According to his daughter, a British man called David Hunter suspected of murdering his terminally sick wife in Cyprus is “terrified” as he prepares to stand trial, and she thinks he will die in prison if convicted.
David Hunter, 75, is due in court on Thursday to answer questions about the death of his boyhood girlfriend Janice at their island flat last year. Mr. Hunter is said to have suffocated her before attempting suicide but surviving. Mrs. Hunter had been happily married for 56 years when she was diagnosed with terminal blood cancer and expressed her desire to die, according to Hunter’s solicitors.
However, a charge of ‘assisting suicide’ was dismissed, and the former miner now faces life in prison if convicted of murder.

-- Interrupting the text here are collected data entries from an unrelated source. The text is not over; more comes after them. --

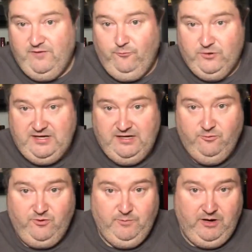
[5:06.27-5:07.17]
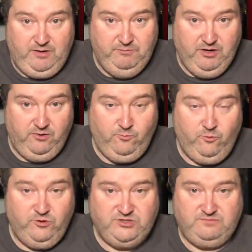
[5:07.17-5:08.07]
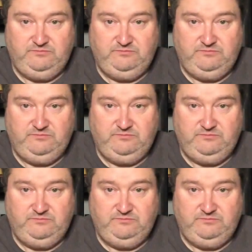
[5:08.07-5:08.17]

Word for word: fourteen North American Beer Awards.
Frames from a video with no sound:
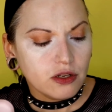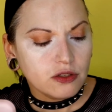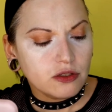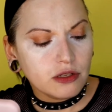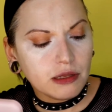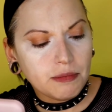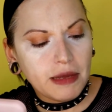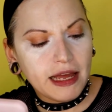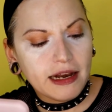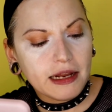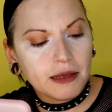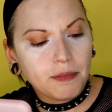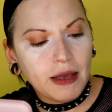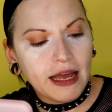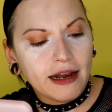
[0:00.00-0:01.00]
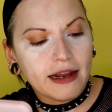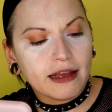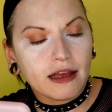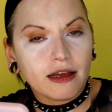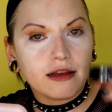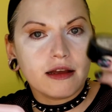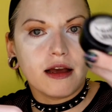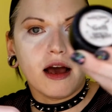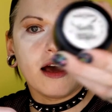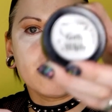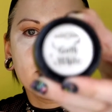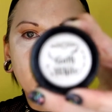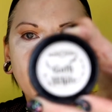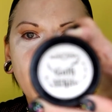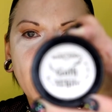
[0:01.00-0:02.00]
to the Manic Panic
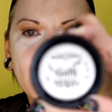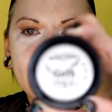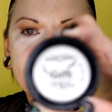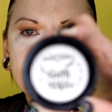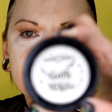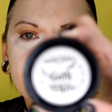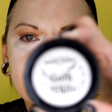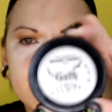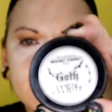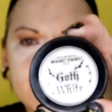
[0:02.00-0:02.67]
Goth White.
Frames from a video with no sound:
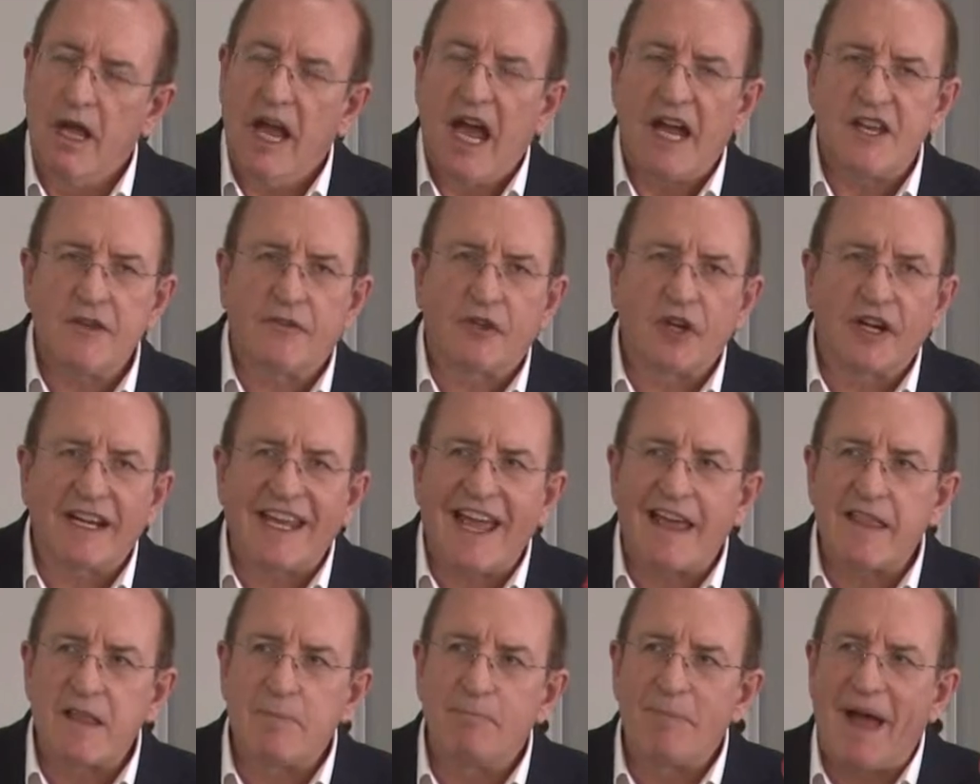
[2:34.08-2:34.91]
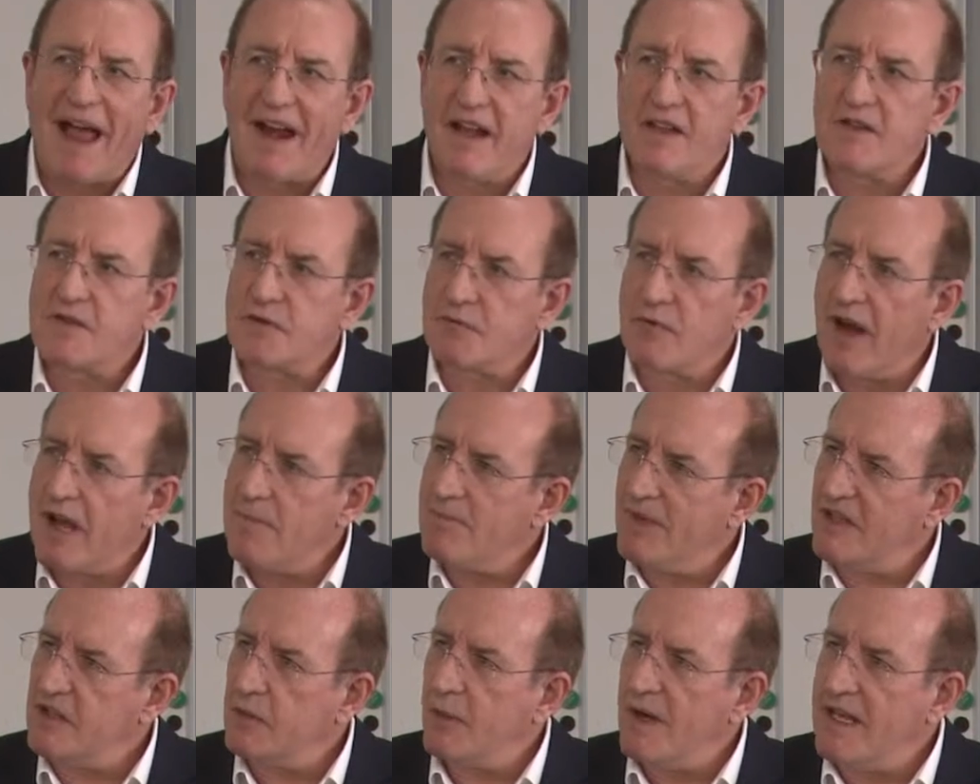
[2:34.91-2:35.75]
And you've got to get the balance
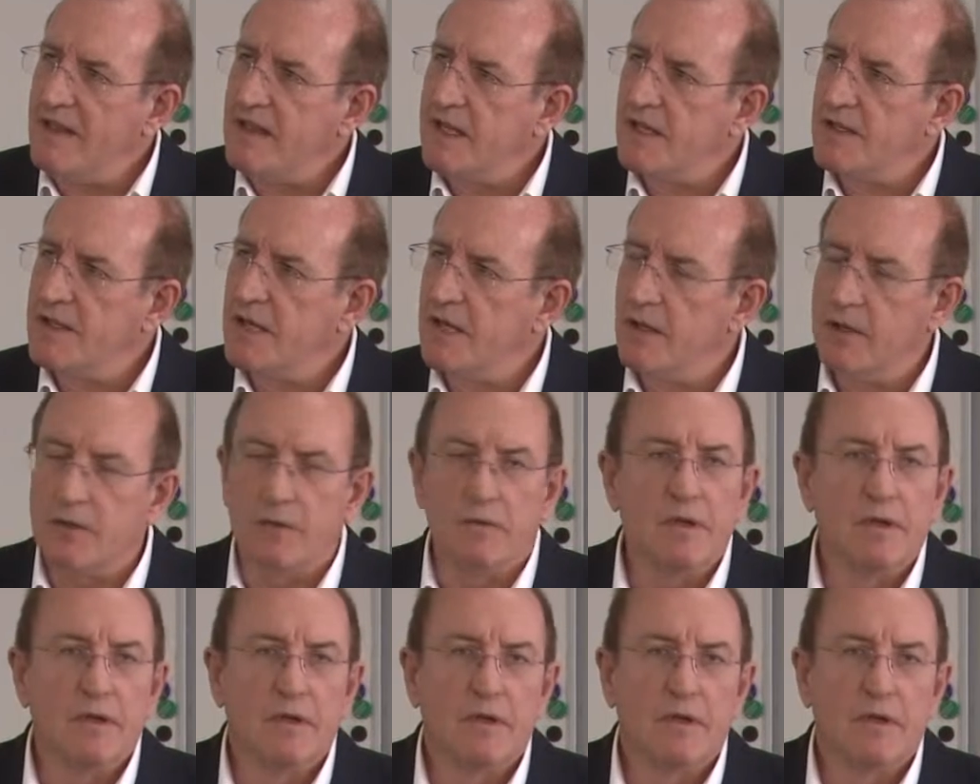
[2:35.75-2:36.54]
right between the two.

Mr. and Mrs. Hunter, who had been married for 56 years and had been adolescent sweethearts, had retired to Cyprus 20 years ago. Mrs. Hunter, a former corner shop worker, was left in considerable agony in later life as a result of her health concerns, and her “quality of life was considerably degraded,” according to her daughter.
Mrs. Cawthorne, speaking to Sky News, said: “I had no idea how awful things had gotten. “My father has recently informed me that they were bleak. She was in excruciating discomfort. “She suffered from rheumatoid arthritis, which caused her a great deal of discomfort and limited her mobility.
“Her appendix was removed, she had cataract surgery, she underwent knee replacement surgery, and she had a tumor on her ovaries removed.